[Saved data entries]
☆ ☆ ☆ ☆ ☆ ☆ ☆

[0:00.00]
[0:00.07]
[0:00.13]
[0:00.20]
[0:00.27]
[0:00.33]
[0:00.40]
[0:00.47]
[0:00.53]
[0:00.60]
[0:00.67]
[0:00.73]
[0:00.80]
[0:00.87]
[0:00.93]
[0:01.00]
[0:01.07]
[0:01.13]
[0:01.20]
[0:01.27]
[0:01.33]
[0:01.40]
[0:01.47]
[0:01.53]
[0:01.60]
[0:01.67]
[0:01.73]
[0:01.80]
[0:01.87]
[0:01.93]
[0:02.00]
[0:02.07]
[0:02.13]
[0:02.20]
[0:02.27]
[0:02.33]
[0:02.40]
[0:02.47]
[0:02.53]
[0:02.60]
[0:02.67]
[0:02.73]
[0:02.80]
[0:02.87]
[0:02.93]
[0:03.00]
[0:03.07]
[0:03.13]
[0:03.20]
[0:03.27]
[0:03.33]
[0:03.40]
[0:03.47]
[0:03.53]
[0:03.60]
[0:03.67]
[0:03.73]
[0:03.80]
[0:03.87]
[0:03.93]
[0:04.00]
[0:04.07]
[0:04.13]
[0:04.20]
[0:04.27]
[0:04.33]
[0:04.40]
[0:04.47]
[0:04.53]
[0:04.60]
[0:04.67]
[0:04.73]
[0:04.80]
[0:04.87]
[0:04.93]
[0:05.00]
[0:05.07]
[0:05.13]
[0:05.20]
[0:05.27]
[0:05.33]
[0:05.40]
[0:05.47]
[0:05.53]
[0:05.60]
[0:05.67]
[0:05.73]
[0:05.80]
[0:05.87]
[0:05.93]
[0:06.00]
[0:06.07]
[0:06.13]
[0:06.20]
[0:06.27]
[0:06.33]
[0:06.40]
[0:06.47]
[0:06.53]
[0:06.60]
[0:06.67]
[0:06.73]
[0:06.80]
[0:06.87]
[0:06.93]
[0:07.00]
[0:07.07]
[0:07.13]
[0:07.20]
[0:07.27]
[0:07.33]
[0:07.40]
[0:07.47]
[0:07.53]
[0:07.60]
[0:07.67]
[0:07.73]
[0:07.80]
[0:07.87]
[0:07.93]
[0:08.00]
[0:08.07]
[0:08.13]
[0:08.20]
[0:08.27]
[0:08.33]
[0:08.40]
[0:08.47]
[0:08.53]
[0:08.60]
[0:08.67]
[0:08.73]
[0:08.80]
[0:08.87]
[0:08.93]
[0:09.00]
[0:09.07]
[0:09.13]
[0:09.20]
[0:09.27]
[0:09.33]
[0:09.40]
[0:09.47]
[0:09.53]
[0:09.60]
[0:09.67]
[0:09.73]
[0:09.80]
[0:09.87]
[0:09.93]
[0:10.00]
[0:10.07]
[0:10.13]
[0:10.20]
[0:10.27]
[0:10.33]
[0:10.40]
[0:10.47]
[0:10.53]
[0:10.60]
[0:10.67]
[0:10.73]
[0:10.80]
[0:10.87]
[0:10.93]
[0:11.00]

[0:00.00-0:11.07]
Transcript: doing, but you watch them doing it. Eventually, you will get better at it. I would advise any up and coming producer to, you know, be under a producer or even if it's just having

☆ ☆ ☆ ☆ ☆ ☆ ☆

| EXERCISE INSTRUCTIONS |
Retyping every entry exactly is the whole of the task.

| RESULT BELOW |
[0:00.00]
[0:00.07]
[0:00.13]
[0:00.20]
[0:00.27]
[0:00.33]
[0:00.40]
[0:00.47]
[0:00.53]
[0:00.60]
[0:00.67]
[0:00.73]
[0:00.80]
[0:00.87]
[0:00.93]
[0:01.00]
[0:01.07]
[0:01.13]
[0:01.20]
[0:01.27]
[0:01.33]
[0:01.40]
[0:01.47]
[0:01.53]
[0:01.60]
[0:01.67]
[0:01.73]
[0:01.80]
[0:01.87]
[0:01.93]
[0:02.00]
[0:02.07]
[0:02.13]
[0:02.20]
[0:02.27]
[0:02.33]
[0:02.40]
[0:02.47]
[0:02.53]
[0:02.60]
[0:02.67]
[0:02.73]
[0:02.80]
[0:02.87]
[0:02.93]
[0:03.00]
[0:03.07]
[0:03.13]
[0:03.20]
[0:03.27]
[0:03.33]
[0:03.40]
[0:03.47]
[0:03.53]
[0:03.60]
[0:03.67]
[0:03.73]
[0:03.80]
[0:03.87]
[0:03.93]
[0:04.00]
[0:04.07]
[0:04.13]
[0:04.20]
[0:04.27]
[0:04.33]
[0:04.40]
[0:04.47]
[0:04.53]
[0:04.60]
[0:04.67]
[0:04.73]
[0:04.80]
[0:04.87]
[0:04.93]
[0:05.00]
[0:05.07]
[0:05.13]
[0:05.20]
[0:05.27]
[0:05.33]
[0:05.40]
[0:05.47]
[0:05.53]
[0:05.60]
[0:05.67]
[0:05.73]
[0:05.80]
[0:05.87]
[0:05.93]
[0:06.00]
[0:06.07]
[0:06.13]
[0:06.20]
[0:06.27]
[0:06.33]
[0:06.40]
[0:06.47]
[0:06.53]
[0:06.60]
[0:06.67]
[0:06.73]
[0:06.80]
[0:06.87]
[0:06.93]
[0:07.00]
[0:07.07]
[0:07.13]
[0:07.20]
[0:07.27]
[0:07.33]
[0:07.40]
[0:07.47]
[0:07.53]
[0:07.60]
[0:07.67]
[0:07.73]
[0:07.80]
[0:07.87]
[0:07.93]
[0:08.00]
[0:08.07]
[0:08.13]
[0:08.20]
[0:08.27]
[0:08.33]
[0:08.40]
[0:08.47]
[0:08.53]
[0:08.60]
[0:08.67]
[0:08.73]
[0:08.80]
[0:08.87]
[0:08.93]
[0:09.00]
[0:09.07]
[0:09.13]
[0:09.20]
[0:09.27]
[0:09.33]
[0:09.40]
[0:09.47]
[0:09.53]
[0:09.60]
[0:09.67]
[0:09.73]
[0:09.80]
[0:09.87]
[0:09.93]
[0:10.00]
[0:10.07]
[0:10.13]
[0:10.20]
[0:10.27]
[0:10.33]
[0:10.40]
[0:10.47]
[0:10.53]
[0:10.60]
[0:10.67]
[0:10.73]
[0:10.80]
[0:10.87]
[0:10.93]
[0:11.00]

[0:00.00-0:11.07]
Transcript: doing, but you watch them doing it. Eventually, you will get better at it. I would advise any up and coming producer to, you know, be under a producer or even if it's just having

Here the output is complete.